TASK BRIEF >>
The entries must be restated exactly as written.

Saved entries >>

►

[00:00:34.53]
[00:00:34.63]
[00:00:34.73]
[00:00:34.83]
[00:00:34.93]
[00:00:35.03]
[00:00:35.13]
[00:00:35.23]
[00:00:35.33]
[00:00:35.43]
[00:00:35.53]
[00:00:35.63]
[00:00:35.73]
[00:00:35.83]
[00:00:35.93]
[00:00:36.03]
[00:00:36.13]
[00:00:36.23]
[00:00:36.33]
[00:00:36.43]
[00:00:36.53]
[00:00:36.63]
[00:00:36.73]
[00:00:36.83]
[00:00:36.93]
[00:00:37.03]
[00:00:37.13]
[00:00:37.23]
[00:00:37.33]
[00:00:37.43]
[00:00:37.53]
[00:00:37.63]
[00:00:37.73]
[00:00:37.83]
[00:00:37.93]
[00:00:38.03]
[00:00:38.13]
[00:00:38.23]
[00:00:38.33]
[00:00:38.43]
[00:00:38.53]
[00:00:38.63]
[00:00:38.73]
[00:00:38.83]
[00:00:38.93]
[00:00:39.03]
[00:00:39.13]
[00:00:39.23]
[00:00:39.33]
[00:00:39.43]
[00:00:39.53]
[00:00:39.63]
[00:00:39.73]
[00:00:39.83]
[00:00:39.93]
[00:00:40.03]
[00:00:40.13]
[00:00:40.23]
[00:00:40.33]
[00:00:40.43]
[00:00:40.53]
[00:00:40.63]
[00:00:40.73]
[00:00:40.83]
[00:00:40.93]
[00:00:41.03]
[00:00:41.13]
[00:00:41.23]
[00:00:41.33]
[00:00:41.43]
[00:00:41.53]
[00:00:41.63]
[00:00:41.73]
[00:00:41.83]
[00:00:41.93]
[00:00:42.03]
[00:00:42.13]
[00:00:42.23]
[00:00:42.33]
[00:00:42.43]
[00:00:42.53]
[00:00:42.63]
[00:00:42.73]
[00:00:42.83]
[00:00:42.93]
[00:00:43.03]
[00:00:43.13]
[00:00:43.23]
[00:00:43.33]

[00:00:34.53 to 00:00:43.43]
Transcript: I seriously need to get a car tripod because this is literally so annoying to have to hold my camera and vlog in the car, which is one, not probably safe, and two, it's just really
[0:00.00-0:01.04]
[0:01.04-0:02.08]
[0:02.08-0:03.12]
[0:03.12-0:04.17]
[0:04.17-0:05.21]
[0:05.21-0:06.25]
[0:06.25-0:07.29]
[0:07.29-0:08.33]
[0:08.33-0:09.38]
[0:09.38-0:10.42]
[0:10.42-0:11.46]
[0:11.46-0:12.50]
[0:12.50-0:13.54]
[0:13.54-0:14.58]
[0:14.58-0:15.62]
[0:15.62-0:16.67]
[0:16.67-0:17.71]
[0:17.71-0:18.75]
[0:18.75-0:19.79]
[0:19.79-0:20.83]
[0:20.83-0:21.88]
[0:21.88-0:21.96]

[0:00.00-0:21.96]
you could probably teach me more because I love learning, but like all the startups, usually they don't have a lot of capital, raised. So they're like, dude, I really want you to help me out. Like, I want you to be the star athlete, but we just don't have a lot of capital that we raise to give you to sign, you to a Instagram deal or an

◄

RESPONSE BOX >>
[00:00:34.53]
[00:00:34.63]
[00:00:34.73]
[00:00:34.83]
[00:00:34.93]
[00:00:35.03]
[00:00:35.13]
[00:00:35.23]
[00:00:35.33]
[00:00:35.43]
[00:00:35.53]
[00:00:35.63]
[00:00:35.73]
[00:00:35.83]
[00:00:35.93]
[00:00:36.03]
[00:00:36.13]
[00:00:36.23]
[00:00:36.33]
[00:00:36.43]
[00:00:36.53]
[00:00:36.63]
[00:00:36.73]
[00:00:36.83]
[00:00:36.93]
[00:00:37.03]
[00:00:37.13]
[00:00:37.23]
[00:00:37.33]
[00:00:37.43]
[00:00:37.53]
[00:00:37.63]
[00:00:37.73]
[00:00:37.83]
[00:00:37.93]
[00:00:38.03]
[00:00:38.13]
[00:00:38.23]
[00:00:38.33]
[00:00:38.43]
[00:00:38.53]
[00:00:38.63]
[00:00:38.73]
[00:00:38.83]
[00:00:38.93]
[00:00:39.03]
[00:00:39.13]
[00:00:39.23]
[00:00:39.33]
[00:00:39.43]
[00:00:39.53]
[00:00:39.63]
[00:00:39.73]
[00:00:39.83]
[00:00:39.93]
[00:00:40.03]
[00:00:40.13]
[00:00:40.23]
[00:00:40.33]
[00:00:40.43]
[00:00:40.53]
[00:00:40.63]
[00:00:40.73]
[00:00:40.83]
[00:00:40.93]
[00:00:41.03]
[00:00:41.13]
[00:00:41.23]
[00:00:41.33]
[00:00:41.43]
[00:00:41.53]
[00:00:41.63]
[00:00:41.73]
[00:00:41.83]
[00:00:41.93]
[00:00:42.03]
[00:00:42.13]
[00:00:42.23]
[00:00:42.33]
[00:00:42.43]
[00:00:42.53]
[00:00:42.63]
[00:00:42.73]
[00:00:42.83]
[00:00:42.93]
[00:00:43.03]
[00:00:43.13]
[00:00:43.23]
[00:00:43.33]

[00:00:34.53 to 00:00:43.43]
Transcript: I seriously need to get a car tripod because this is literally so annoying to have to hold my camera and vlog in the car, which is one, not probably safe, and two, it's just really
[0:00.00-0:01.04]
[0:01.04-0:02.08]
[0:02.08-0:03.12]
[0:03.12-0:04.17]
[0:04.17-0:05.21]
[0:05.21-0:06.25]
[0:06.25-0:07.29]
[0:07.29-0:08.33]
[0:08.33-0:09.38]
[0:09.38-0:10.42]
[0:10.42-0:11.46]
[0:11.46-0:12.50]
[0:12.50-0:13.54]
[0:13.54-0:14.58]
[0:14.58-0:15.62]
[0:15.62-0:16.67]
[0:16.67-0:17.71]
[0:17.71-0:18.75]
[0:18.75-0:19.79]
[0:19.79-0:20.83]
[0:20.83-0:21.88]
[0:21.88-0:21.96]

[0:00.00-0:21.96]
you could probably teach me more because I love learning, but like all the startups, usually they don't have a lot of capital, raised. So they're like, dude, I really want you to help me out. Like, I want you to be the star athlete, but we just don't have a lot of capital that we raise to give you to sign, you to a Instagram deal or an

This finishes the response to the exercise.